TASK BRIEF → Each entry that follows is to be copied exactly, minus any pictures.

(Dataset entries)
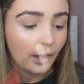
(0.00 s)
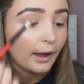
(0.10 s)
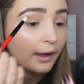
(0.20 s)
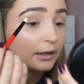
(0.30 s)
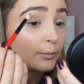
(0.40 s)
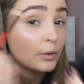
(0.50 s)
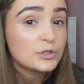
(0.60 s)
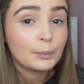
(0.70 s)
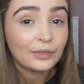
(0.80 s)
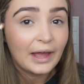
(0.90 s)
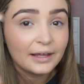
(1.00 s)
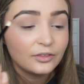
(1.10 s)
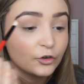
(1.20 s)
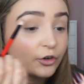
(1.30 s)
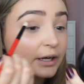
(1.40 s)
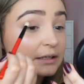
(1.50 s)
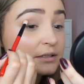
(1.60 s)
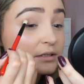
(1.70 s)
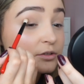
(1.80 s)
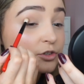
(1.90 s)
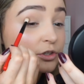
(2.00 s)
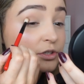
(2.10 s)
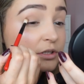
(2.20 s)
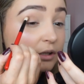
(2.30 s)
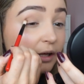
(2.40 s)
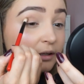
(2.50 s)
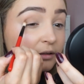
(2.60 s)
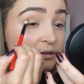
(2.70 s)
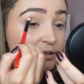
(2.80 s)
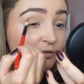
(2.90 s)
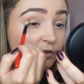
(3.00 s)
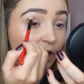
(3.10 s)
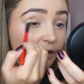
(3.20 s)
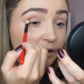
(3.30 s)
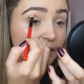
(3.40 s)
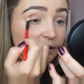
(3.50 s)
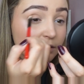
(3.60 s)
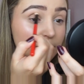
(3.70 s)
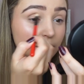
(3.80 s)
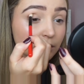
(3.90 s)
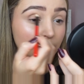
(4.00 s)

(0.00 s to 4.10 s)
And I'm going to put that in the crease just to like define it.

WRITTEN SOLUTION →
(0.00 s)
(0.10 s)
(0.20 s)
(0.30 s)
(0.40 s)
(0.50 s)
(0.60 s)
(0.70 s)
(0.80 s)
(0.90 s)
(1.00 s)
(1.10 s)
(1.20 s)
(1.30 s)
(1.40 s)
(1.50 s)
(1.60 s)
(1.70 s)
(1.80 s)
(1.90 s)
(2.00 s)
(2.10 s)
(2.20 s)
(2.30 s)
(2.40 s)
(2.50 s)
(2.60 s)
(2.70 s)
(2.80 s)
(2.90 s)
(3.00 s)
(3.10 s)
(3.20 s)
(3.30 s)
(3.40 s)
(3.50 s)
(3.60 s)
(3.70 s)
(3.80 s)
(3.90 s)
(4.00 s)

(0.00 s to 4.10 s)
And I'm going to put that in the crease just to like define it.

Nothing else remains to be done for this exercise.